Все это растет на шунгитовой почве (о шунгите напишу в другой раз), дважды в год подкармливаемой смесью конского навоза и перебродившего осота, — смесью, которая настаивается, словно армянский коньяк, — и ни грамма химии. Никаких пестицидов, никаких ядов. Натуральное здоровое питание в истинном значении этого слова.
Словом — неплохо нам тут живется.
30 июля
Жара стоит уже давно. Тут говорят «запар». И правда — можно запариться! Особенно на сенокосе.
Представь себе, читатель, поляну в лесу, где косят целыми семьями. Никакой воды рядом — даже болотца — смочить лицо. Ни малейшего дуновения ветра — вокруг звенящая духота. Большие бармаки (вид слепней) с фосфоресцирующе-изумрудными глазами кусают до крови — больно! Течет пот… Тучи комаров, словно трепещущая над лугом вуаль. Воздух радужный от жара. Зной.
Что тут рассказывать… Я в такую жару едва через день до почты в Великой Губе доползаю — перед глазами стоят кровавые круги, в горле — словно наждачная бумага, пот течет ручьем… и лишь холодное пиво в теньке у магазина дает силы на пять верст обратно. А они там, на полянах, каждый день с утра до вечера машут косами, грабят, тащат, укладывают стога. Без всякого пива!
Хотя нет — не все, конечно. Многие местные сидят на пособии по безработице или при мамке. Эти шляются целыми днями по поселку и думают, у кого бы стрельнуть пару рубликов, чтобы хватило на «шило»[80]. Но не они, а те, кто, выбившись из сил, едва передвигая ногами, покусанный и опухший возвращается вечером с сенокоса, были, есть и будут солью этой земли. Наблюдая их нечеловеческий труд, я наконец понимаю, почему Россия все еще существует.
6 августа
Мой дед — Петр Нароек — любил повторять: «Как постелишь, так и поспишь». Таково было его кредо.

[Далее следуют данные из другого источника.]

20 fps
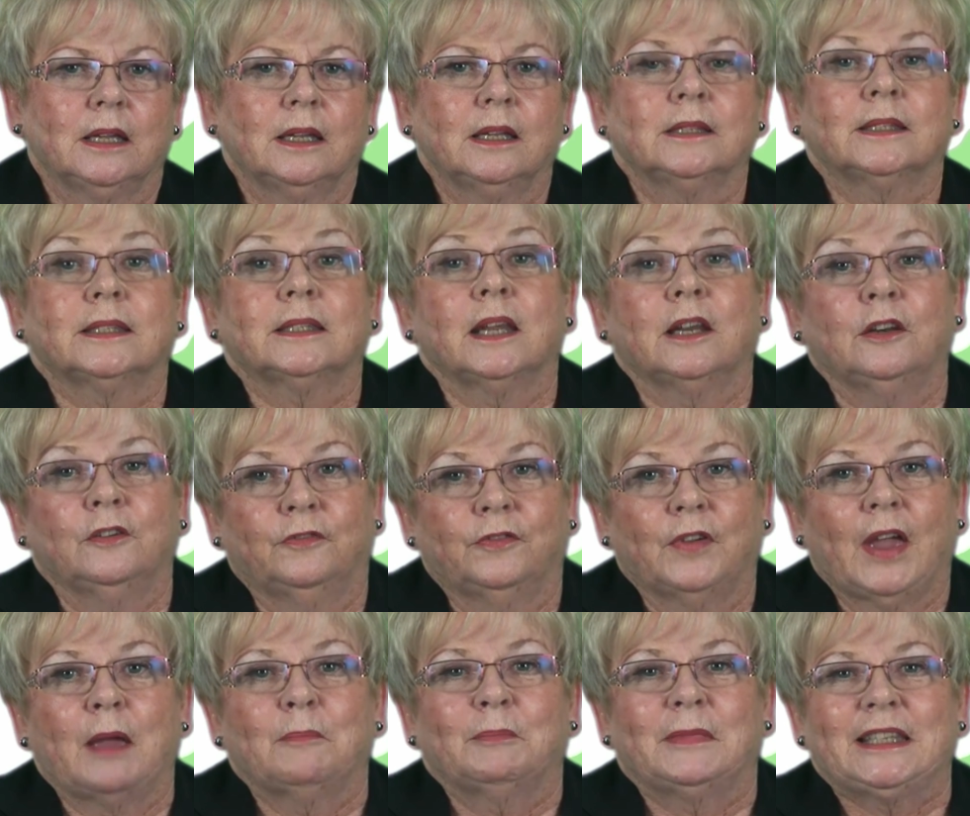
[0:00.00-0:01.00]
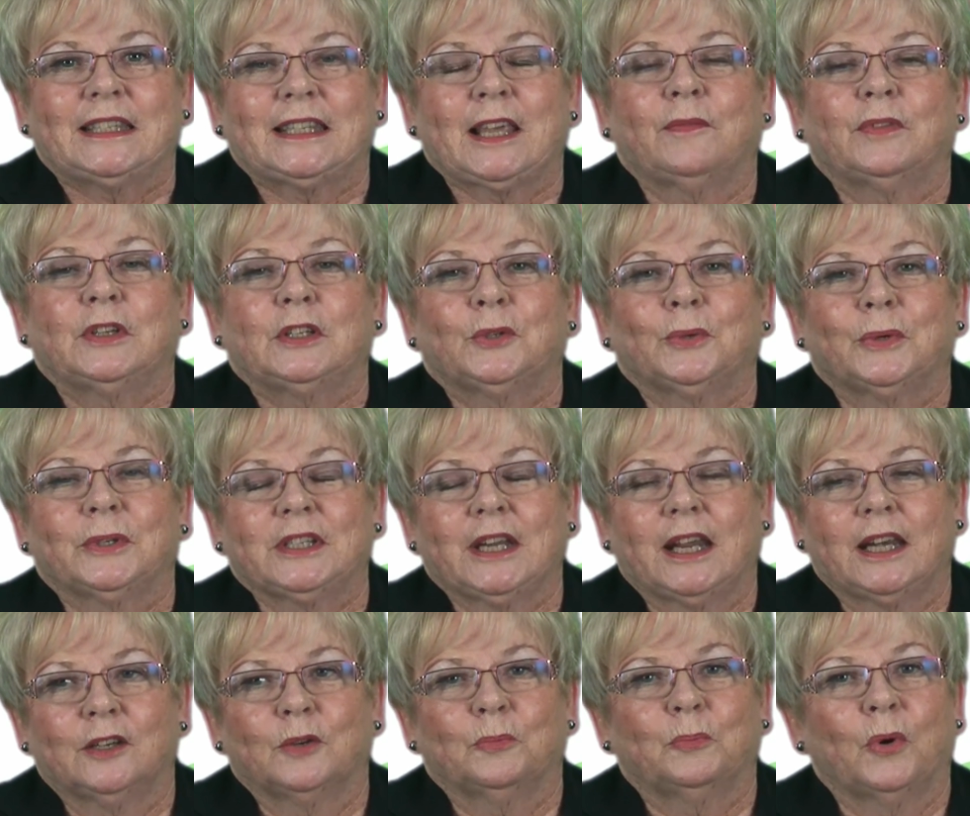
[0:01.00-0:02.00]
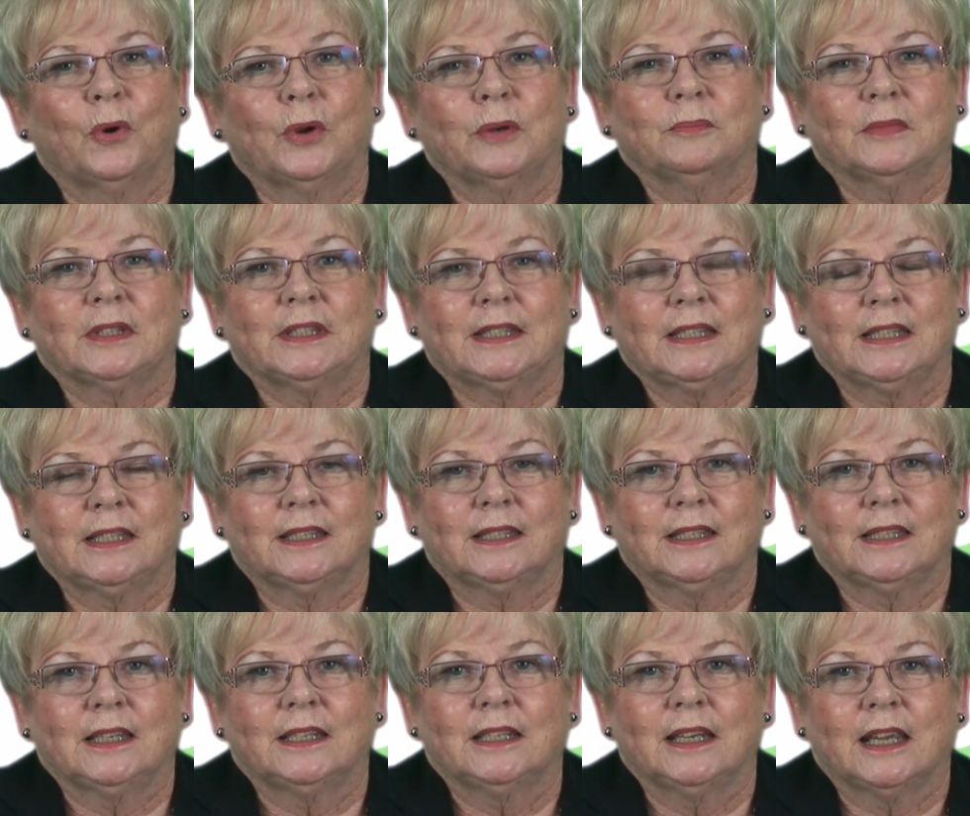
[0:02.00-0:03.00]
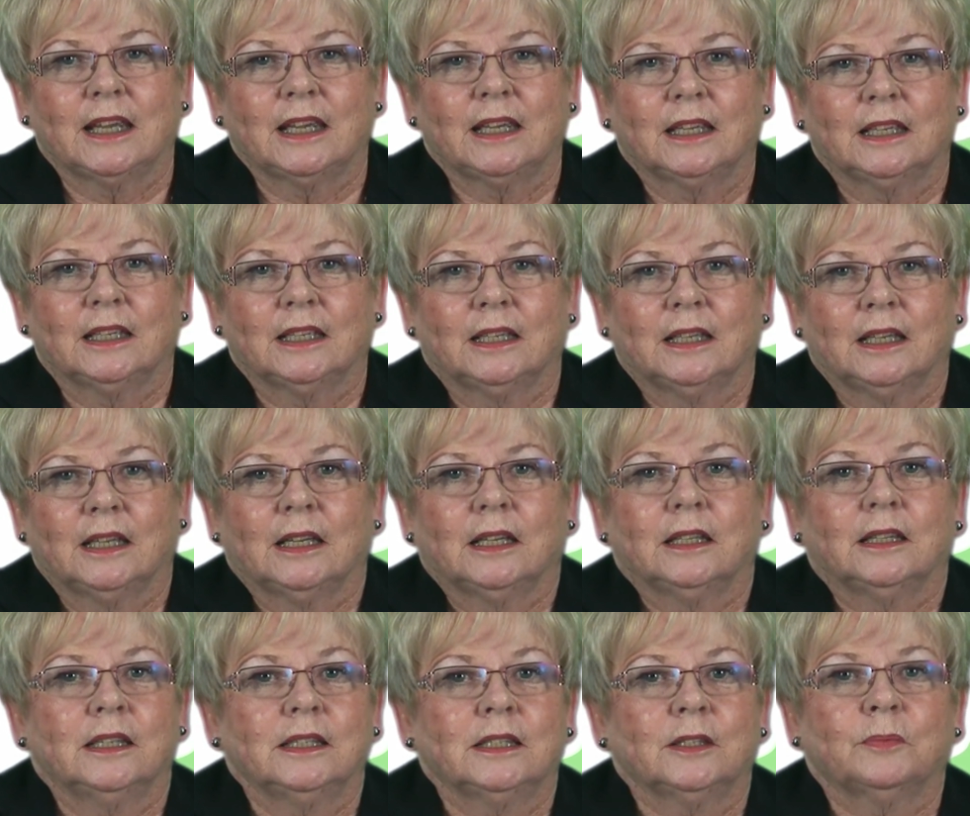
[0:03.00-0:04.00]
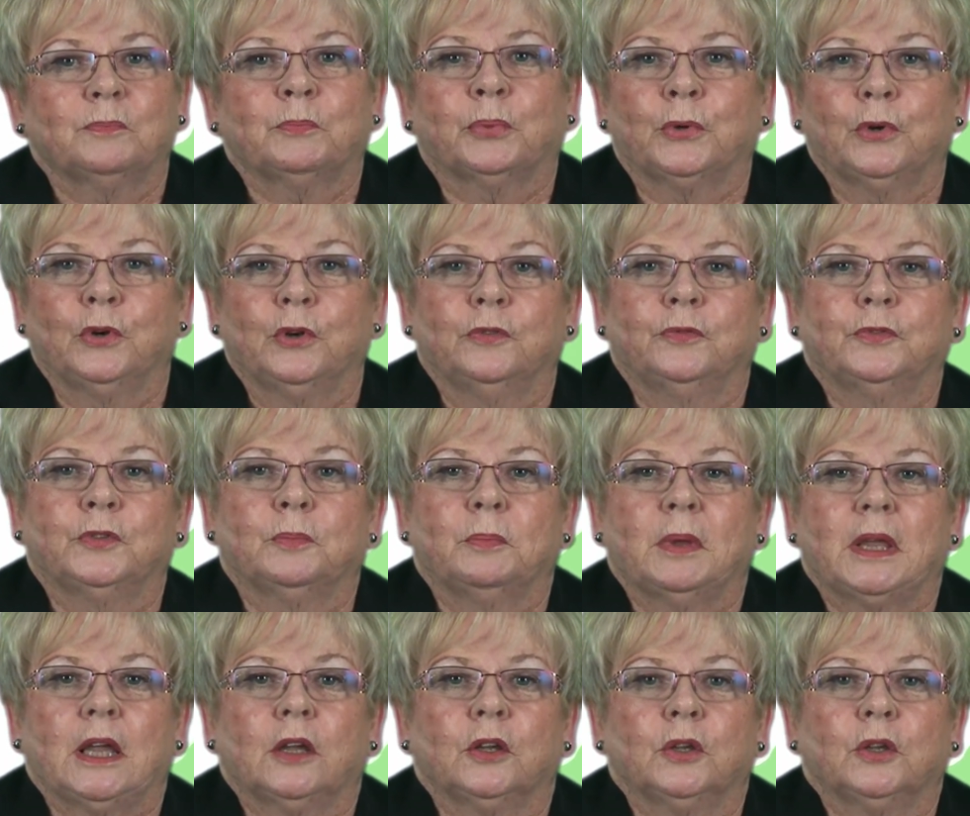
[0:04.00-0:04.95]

instead of families having to attend appointments in Sydney. This proved to be a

Дед родом из Тулилова на Полесье, и хотя после многих жизненных перипетий осел в Варшаве, в деревню его тянуло постоянно. Дед твердил, что не может забыть вкус домашнего ржаного хлеба и кислого молока, скрипа колодца-журавля и аромат воздуха после дождя. И весенние крики птиц. И мрачную линию леса на горизонте. С годами в нем крепла антипатия к цивилизации и так называемому прогрессу, он все больше «зеленел» (в экологическом смысле), пока наконец не бросил столицу с ее комфортом, мягкой постелью и водой в кране и не вернулся на Полесье. Там на склоне лет дед выстроил дом, огородничал, а вечерами за бутылкой домашнего вина писал дневник — в тетрадях, которые сам сшивал и переплетал в грубый холст.

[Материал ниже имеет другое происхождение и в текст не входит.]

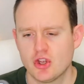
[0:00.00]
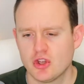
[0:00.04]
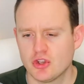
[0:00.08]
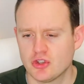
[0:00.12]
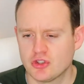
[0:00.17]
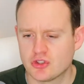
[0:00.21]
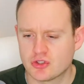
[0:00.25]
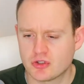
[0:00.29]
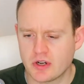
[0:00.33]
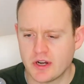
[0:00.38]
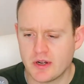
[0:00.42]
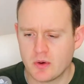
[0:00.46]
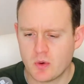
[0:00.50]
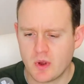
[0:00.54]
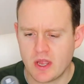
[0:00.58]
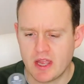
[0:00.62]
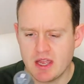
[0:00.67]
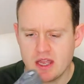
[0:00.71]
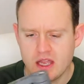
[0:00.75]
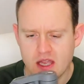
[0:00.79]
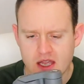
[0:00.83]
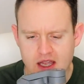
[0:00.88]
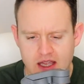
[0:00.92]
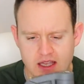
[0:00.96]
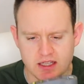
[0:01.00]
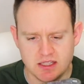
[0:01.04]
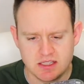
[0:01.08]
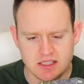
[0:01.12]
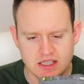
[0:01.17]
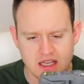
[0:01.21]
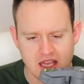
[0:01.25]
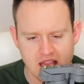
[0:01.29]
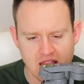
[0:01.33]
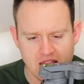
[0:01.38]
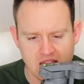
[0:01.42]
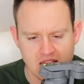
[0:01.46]
straight away, it's
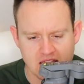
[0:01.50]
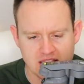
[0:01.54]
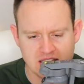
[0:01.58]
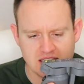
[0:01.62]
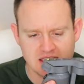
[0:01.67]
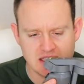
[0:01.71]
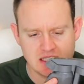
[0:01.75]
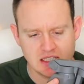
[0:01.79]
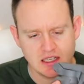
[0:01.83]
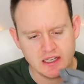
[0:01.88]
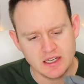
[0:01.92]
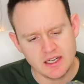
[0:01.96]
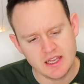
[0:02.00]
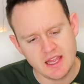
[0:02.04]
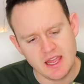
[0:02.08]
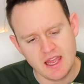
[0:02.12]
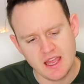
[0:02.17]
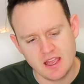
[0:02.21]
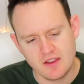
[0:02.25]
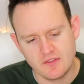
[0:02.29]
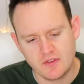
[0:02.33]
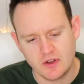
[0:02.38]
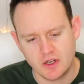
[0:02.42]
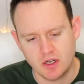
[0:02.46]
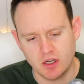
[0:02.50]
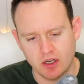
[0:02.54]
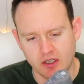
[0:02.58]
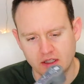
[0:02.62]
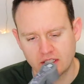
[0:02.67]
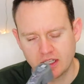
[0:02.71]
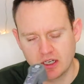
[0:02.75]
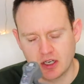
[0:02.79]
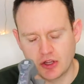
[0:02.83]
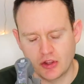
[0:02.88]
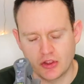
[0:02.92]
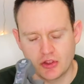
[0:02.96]
slightly heavier
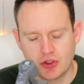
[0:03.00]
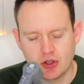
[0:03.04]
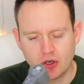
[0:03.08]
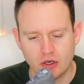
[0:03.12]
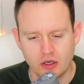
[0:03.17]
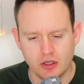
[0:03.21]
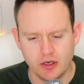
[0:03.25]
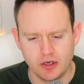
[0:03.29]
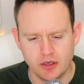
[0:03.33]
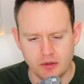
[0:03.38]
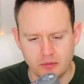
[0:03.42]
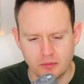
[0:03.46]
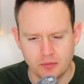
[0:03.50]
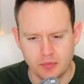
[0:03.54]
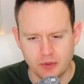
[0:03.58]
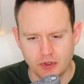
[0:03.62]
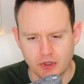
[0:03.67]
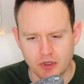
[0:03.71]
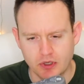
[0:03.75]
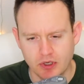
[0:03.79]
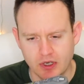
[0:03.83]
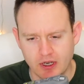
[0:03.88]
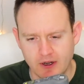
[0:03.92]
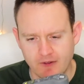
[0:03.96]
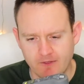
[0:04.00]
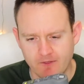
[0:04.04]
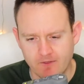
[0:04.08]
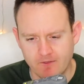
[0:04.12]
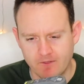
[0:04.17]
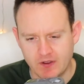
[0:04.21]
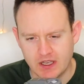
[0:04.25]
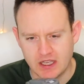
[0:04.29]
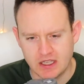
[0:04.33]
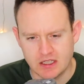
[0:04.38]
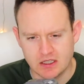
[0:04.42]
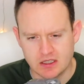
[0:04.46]
than I thought, but it
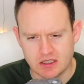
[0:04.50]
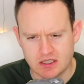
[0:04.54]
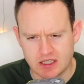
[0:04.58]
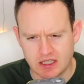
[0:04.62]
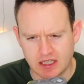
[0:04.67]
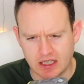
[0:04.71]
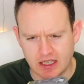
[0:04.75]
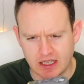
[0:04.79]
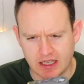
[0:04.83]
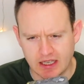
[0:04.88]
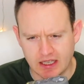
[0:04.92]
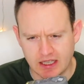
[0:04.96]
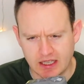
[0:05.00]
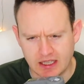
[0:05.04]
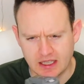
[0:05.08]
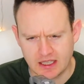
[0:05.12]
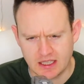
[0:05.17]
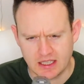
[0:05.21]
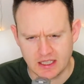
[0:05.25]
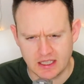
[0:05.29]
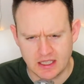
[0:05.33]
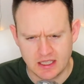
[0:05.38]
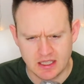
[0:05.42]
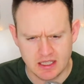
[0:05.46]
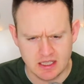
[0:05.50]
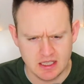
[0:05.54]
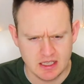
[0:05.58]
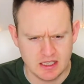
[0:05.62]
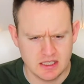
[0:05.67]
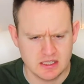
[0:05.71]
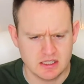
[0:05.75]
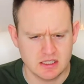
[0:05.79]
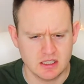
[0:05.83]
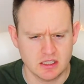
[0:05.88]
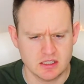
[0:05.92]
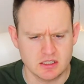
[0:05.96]
feels like
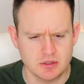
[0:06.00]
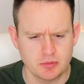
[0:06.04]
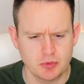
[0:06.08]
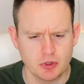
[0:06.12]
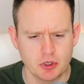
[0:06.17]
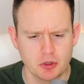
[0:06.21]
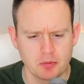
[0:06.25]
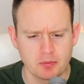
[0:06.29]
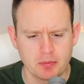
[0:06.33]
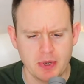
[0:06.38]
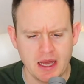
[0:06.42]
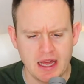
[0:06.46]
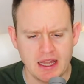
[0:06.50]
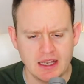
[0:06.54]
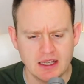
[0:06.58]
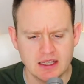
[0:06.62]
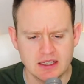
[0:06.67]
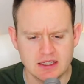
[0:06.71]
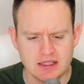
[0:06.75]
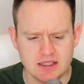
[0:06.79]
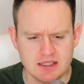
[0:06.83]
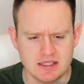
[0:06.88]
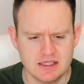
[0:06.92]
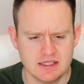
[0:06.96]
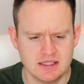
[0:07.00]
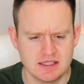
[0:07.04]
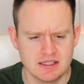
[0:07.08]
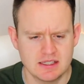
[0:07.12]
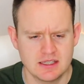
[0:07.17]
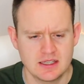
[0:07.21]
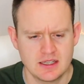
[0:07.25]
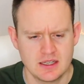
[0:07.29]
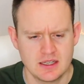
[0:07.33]
it's got some good balance.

Писал о детстве, о своих корнях (к первой тетради на отдельном листе приложен эскиз генеалогического древа), описывал деревенскую избу, в которой появился на свет, — колыбель, печь, стол и лавки, отцовский табурет и мамин ткацкий станок, свет из окон, первые увиденные лица, первые запомнившиеся слова, еду и молитвы перед едой, молитвенник, по которому он учился читать, работу и игры после работы, маленькие радости, печали и боль. Эти воспоминания дед перемежал многочисленными отступлениями на тему сегодняшнего дня и будущее, на которое он смотрел скептически. Больше всего дед сетовал на всеобщую спешку, излишества и беспардонность цивилизации потребления.
Навещая в последний раз маму во Вроцлаве, я заглянул в дедов дневник и поразился тому, сколько же я унаследовал по женской линии (такой женской линии мужская может только позавидовать…) и насколько — все больше и больше — становлюсь похож на материного отца. И отношением к цивилизации и так называемому прогрессу, и образом жизни. Это вовсе не означает, что я мечтаю обуть лапти и наплевать на весь мир. Речь лишь о том, чтобы не дать свести себя с ума миру бумов и баксов и не впасть в зависимость от СМИ и моды, но сохранить собственный ритм, то есть, говоря словами деда Петра, самому стелить себе жизнь.
* * *
Я живу в себе и только оттуда, изнутри себя, могу с вами разговаривать.
Витольд Гомбрович
Изменения заметны еще в поезде: едва мы пересекли восточную границу Речи Посполитой, как перестук колес стал другим. Более энергичным и более нервным. За окнами стало теснее. Станции вплотную друг к другу, нашинкованная полосками земля. Такое ощущение, будто пространство скукожилось. Позже, покатавшись на польских поездах, я заметил, что пассажиры в них беспокойнее — вертятся, тревожатся, хлопочут, — не знаю, может, просто расстояния в Польше короче: не успеешь присесть, уже пора выходить. А когда у тебя за спиной пара тысяч километров и впереди примерно столько же, поневоле привыкнешь.